> [Activity]: All lines from the one containing "(3.00 s to 4.00 s)" through the end of the data below are to be repeated exactly, with pictures left out.

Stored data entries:

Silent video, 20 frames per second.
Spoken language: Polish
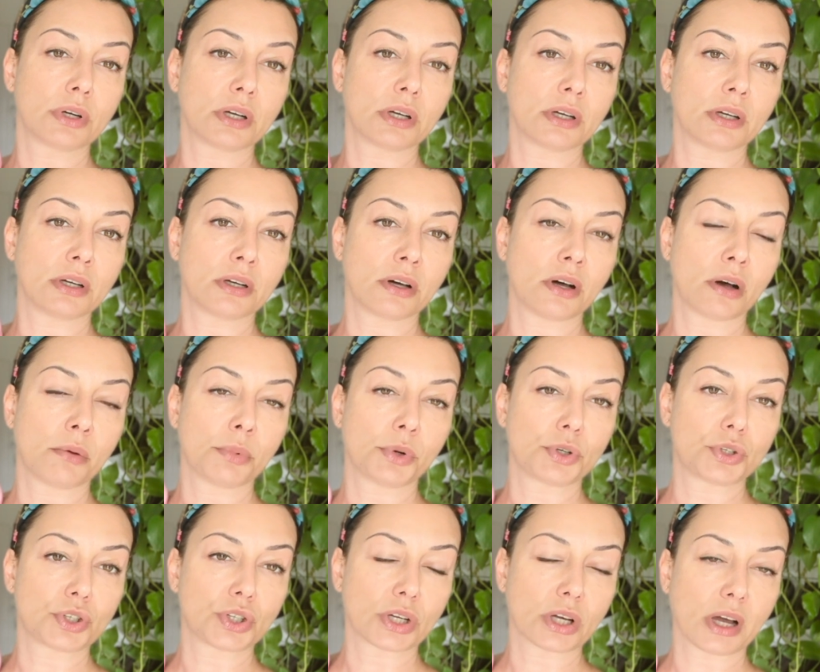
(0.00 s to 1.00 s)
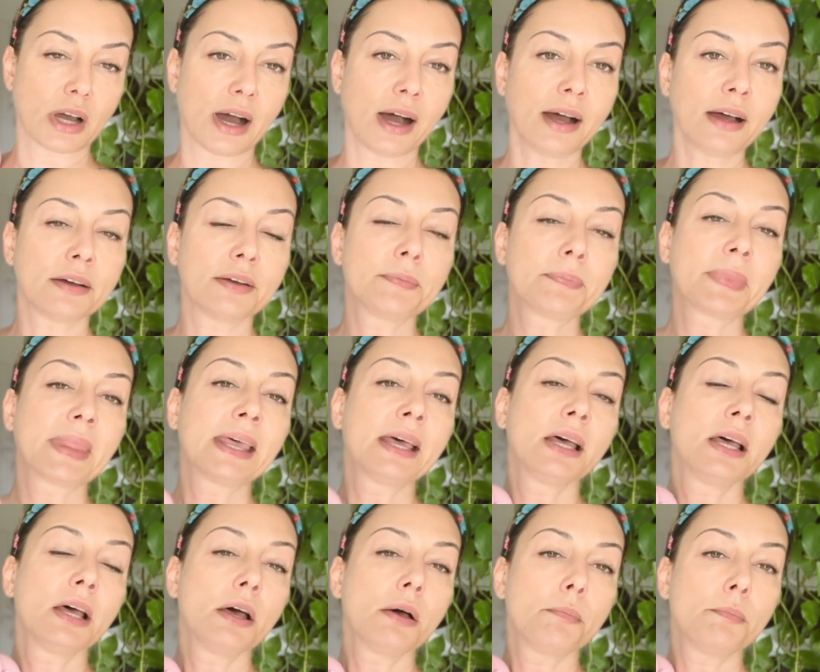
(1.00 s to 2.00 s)
e, obojczyka
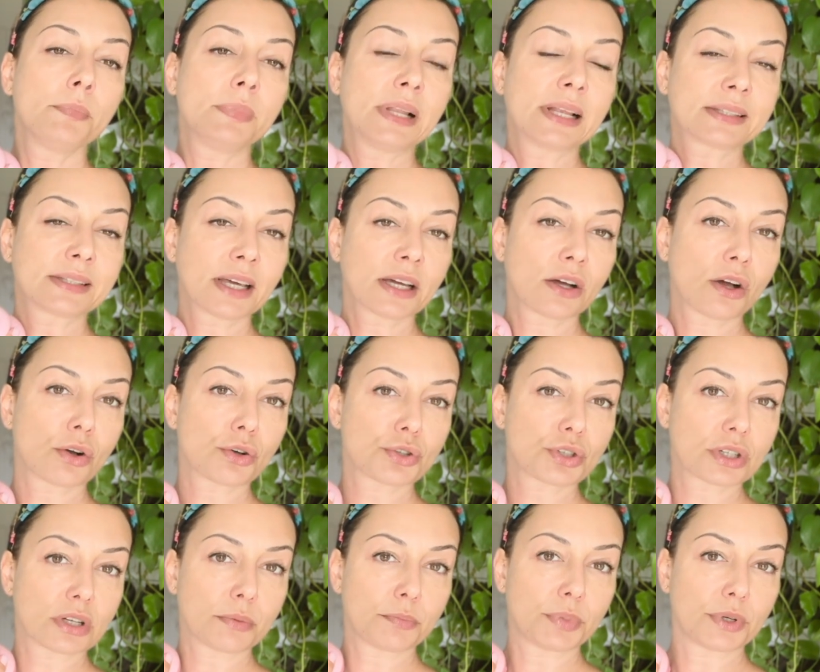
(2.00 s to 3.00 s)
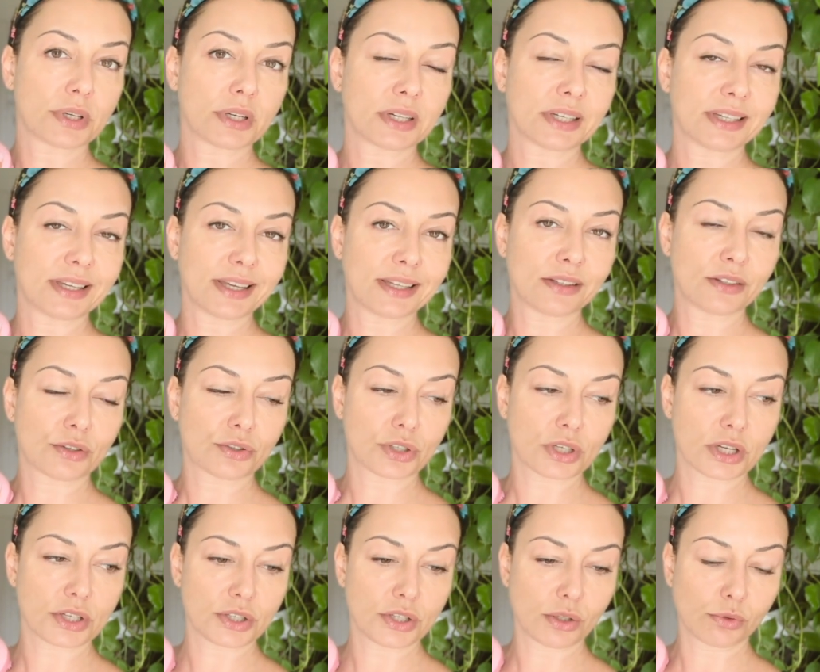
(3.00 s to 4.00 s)
dlatego żeby
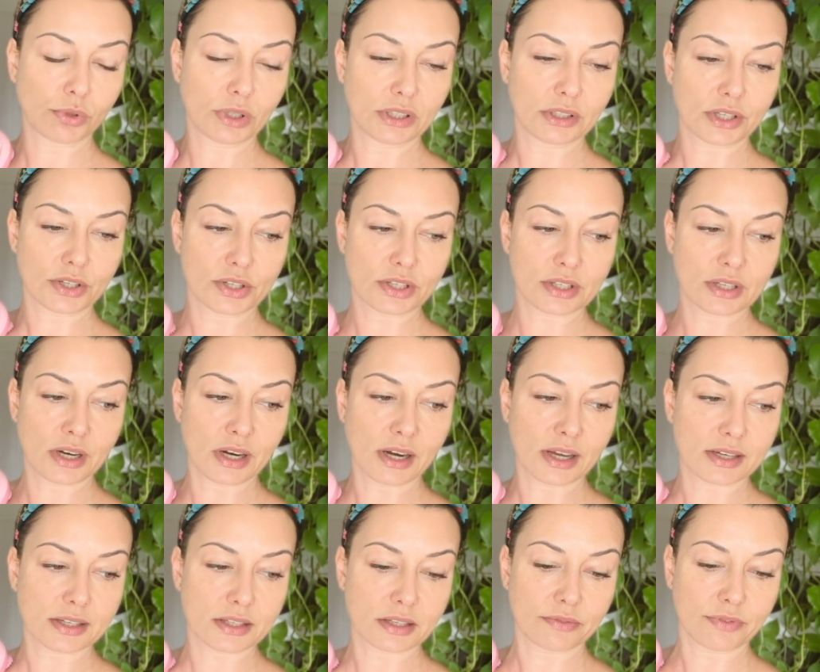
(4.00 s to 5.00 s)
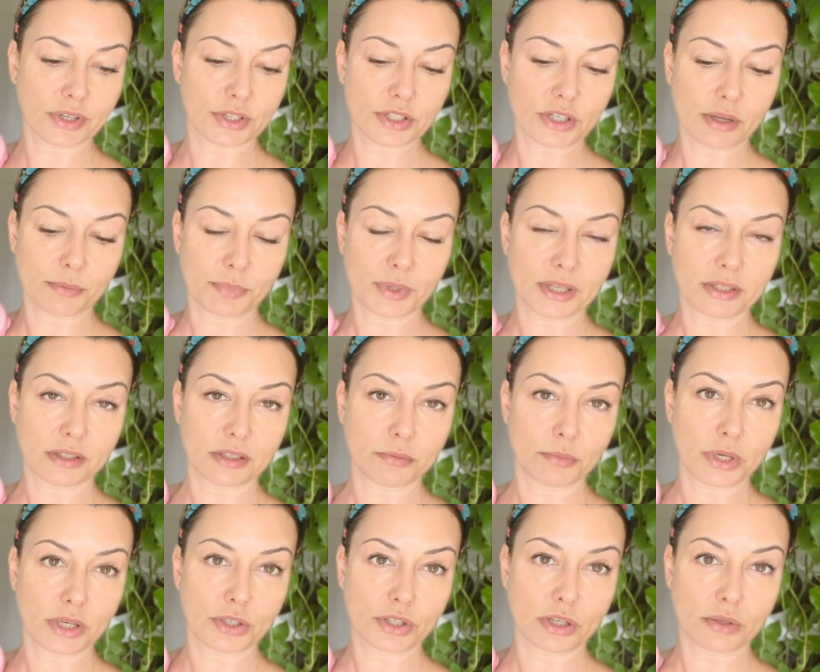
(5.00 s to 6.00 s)
jednocześnie tutaj też zrelaksować napięty
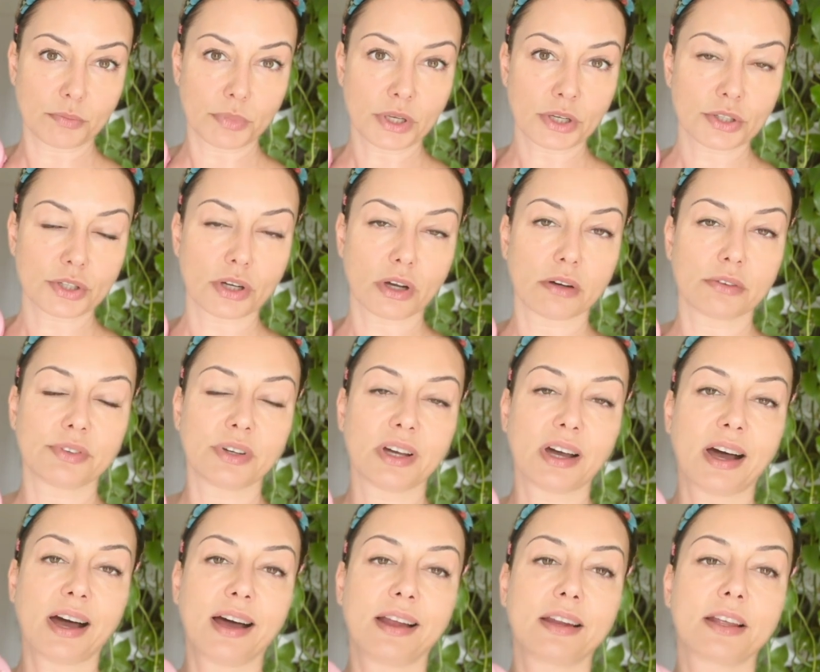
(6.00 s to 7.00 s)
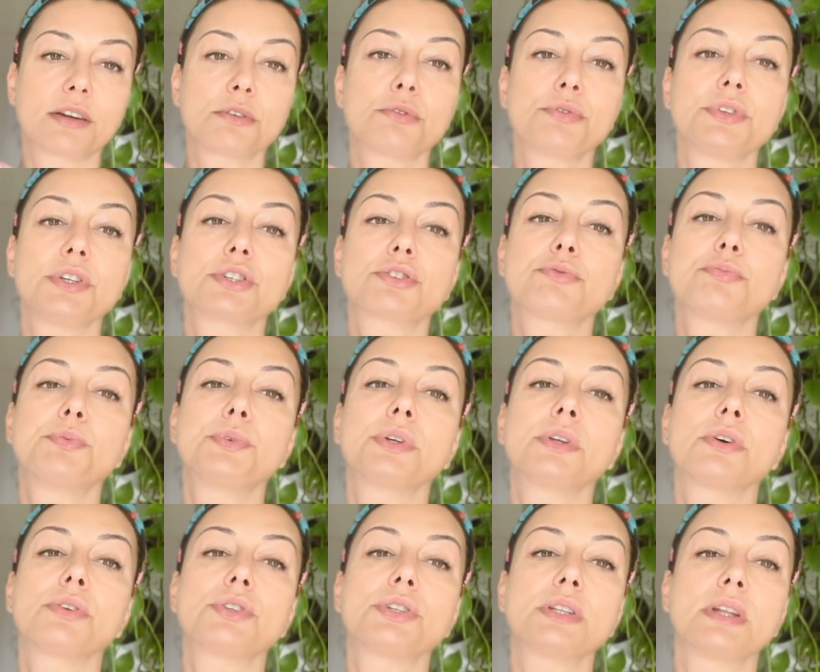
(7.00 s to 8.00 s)
mięsień piersiowy, ale również
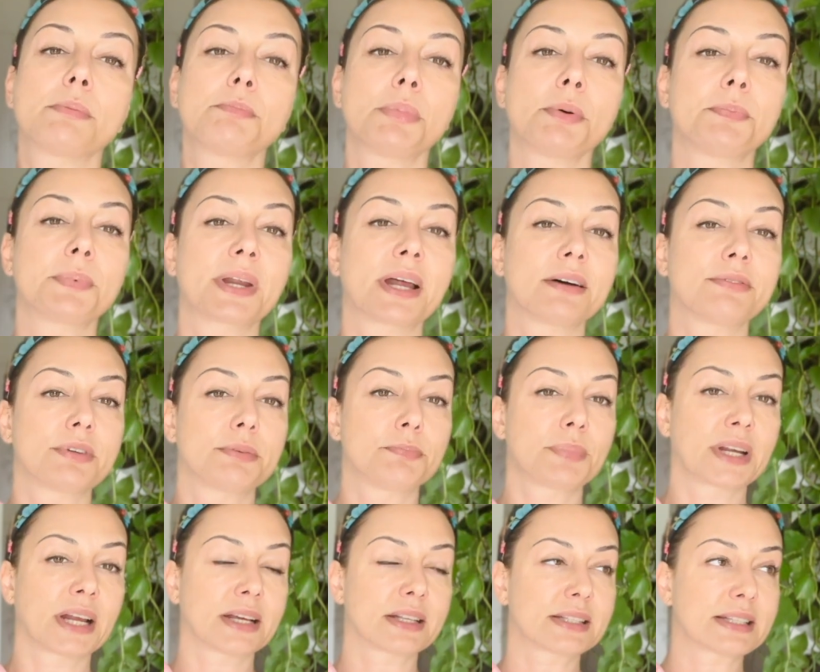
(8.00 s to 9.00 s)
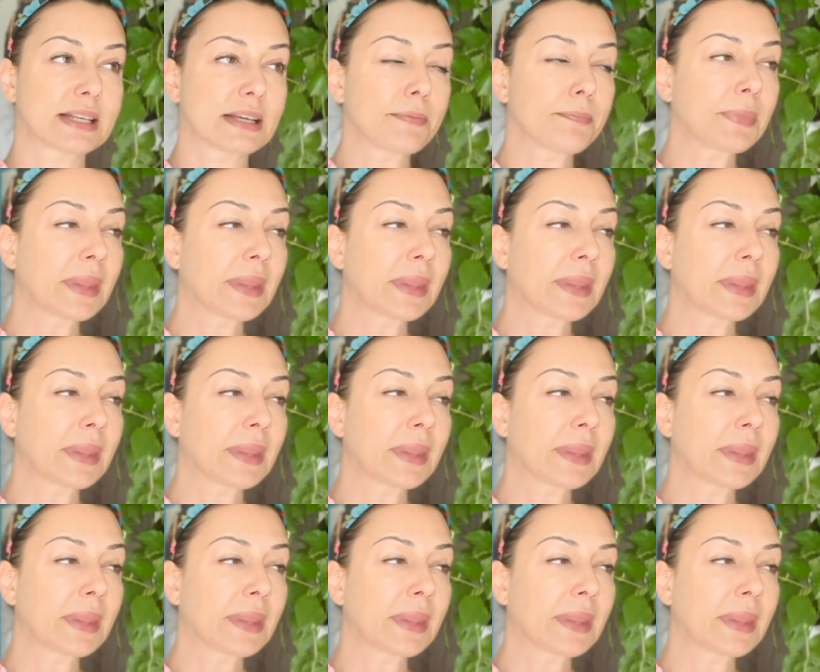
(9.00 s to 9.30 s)
wpłynąć na poprawę pracy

> [Response]:
(3.00 s to 4.00 s)
dlatego żeby
(4.00 s to 5.00 s)
(5.00 s to 6.00 s)
jednocześnie tutaj też zrelaksować napięty
(6.00 s to 7.00 s)
(7.00 s to 8.00 s)
mięsień piersiowy, ale również
(8.00 s to 9.00 s)
(9.00 s to 9.30 s)
wpłynąć na poprawę pracy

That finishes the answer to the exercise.